For the first two homes I selected the ones that were opened to the public – the Voigt House and the Meyer May House. Both of these homes showcased how the original owners had once lived. The Voigt house featured not only the original furnishings, but the décor as well. The only restoration came in replacing an item, and only when completely necessary. Since there had been an addition to the Meyer May house, followed years later by it being broken up into apartments, a complete restoration had to take place to bring it back to its original state.
The third home in my series (the Connors House) was privately owned. I went through it during the annual tour of Heritage Hill homes. One of the reasons the owners had purchased this house was because it had remained a single-family dwelling and had been owned by one family for nearly its entire life. But, the home needed to be brought up to code with electrical and plumbing. With extensive renovations underway, much thought was also put into the décor of the home to reflect its past, but with a contemporary feel as well.
Producing the series, Grand Homes of Heritage Hill, was a huge undertaking. I did most of the work myself, from coordinating and taping interviews to scheduling and shooting each room in each house. I even spent a couple of Saturday afternoons lugging a bulky tripod in one hand and a heavy camera in the other, walking up and down streets in Heritage Hill shooting a variety of exteriors which I used in the opening sequence for the show.

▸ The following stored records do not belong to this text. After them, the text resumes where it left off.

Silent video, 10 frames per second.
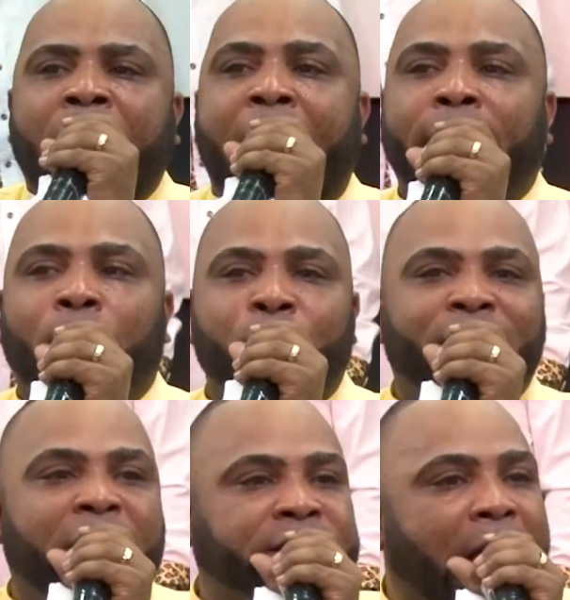
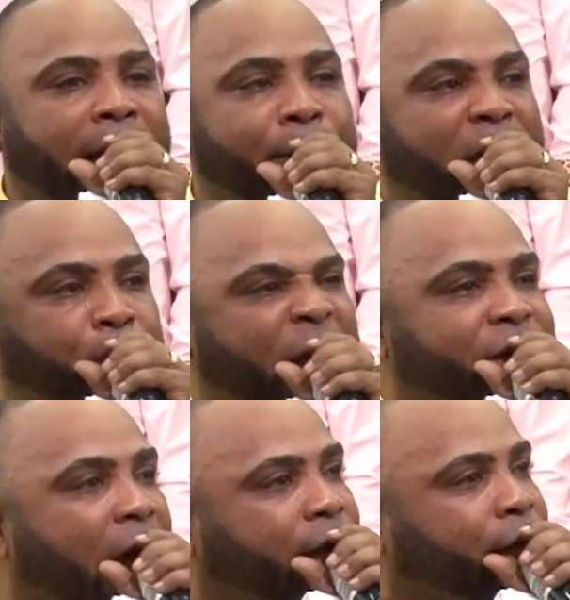Aleluya. Dile, sácame el pie
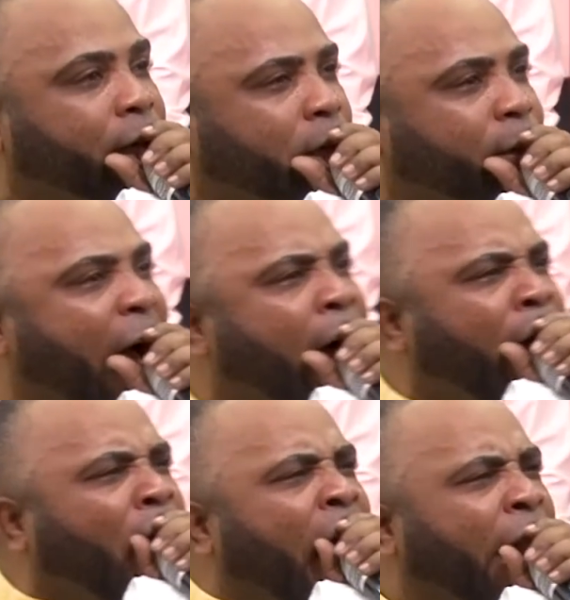de arriba.
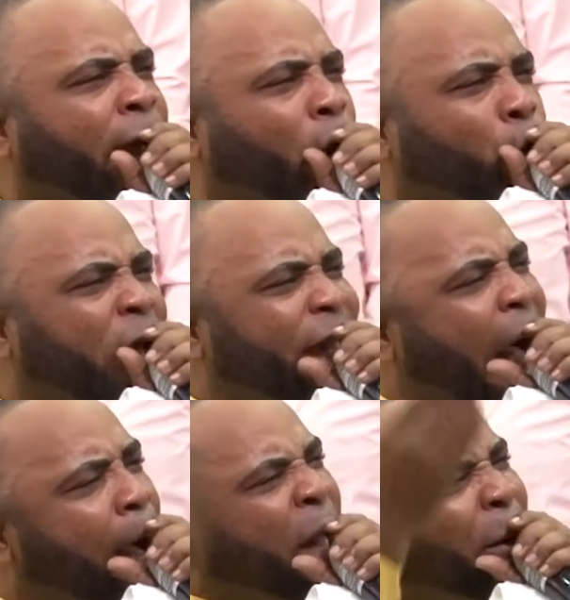Aleluya.
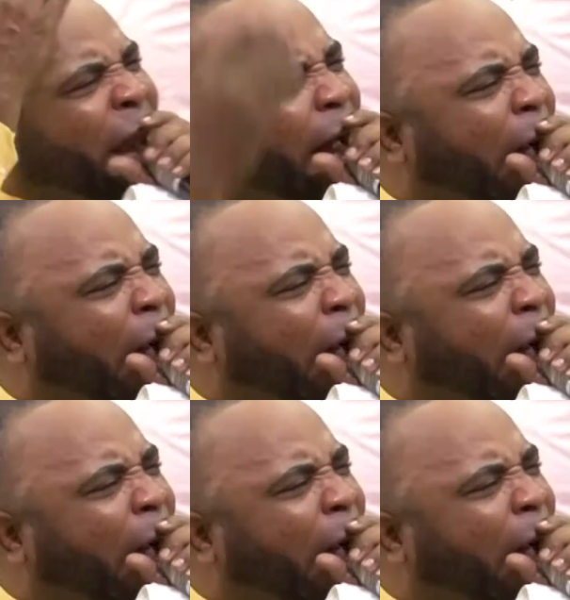Déjame ver a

Once I had the footage shot for one house, I pored over it, developing a storyline based on the interviews. I then crafted the finished piece together during the editing process. Creating a cohesive and compelling story about each home was a long process. On average, each show took nine months from start to completion. It took so long because I was doing it all in my spare time.
The deadline for each new show was annual tour of Heritage Hill. Each time I completed a new show, WKTV would air it, along with the others in the weeks leading up to the tour.
In the end, I came away with an appreciation for this area in our city – from the original owners who built the homes to those who fought to save them from destruction during the days of urban renewal. I also applaud the efforts of the homeowners today who strive to keep up with the amount of work it must take to keep these homes in good repair. And, I still wonder about the many intriguing stories that are contained in each of these grand homes.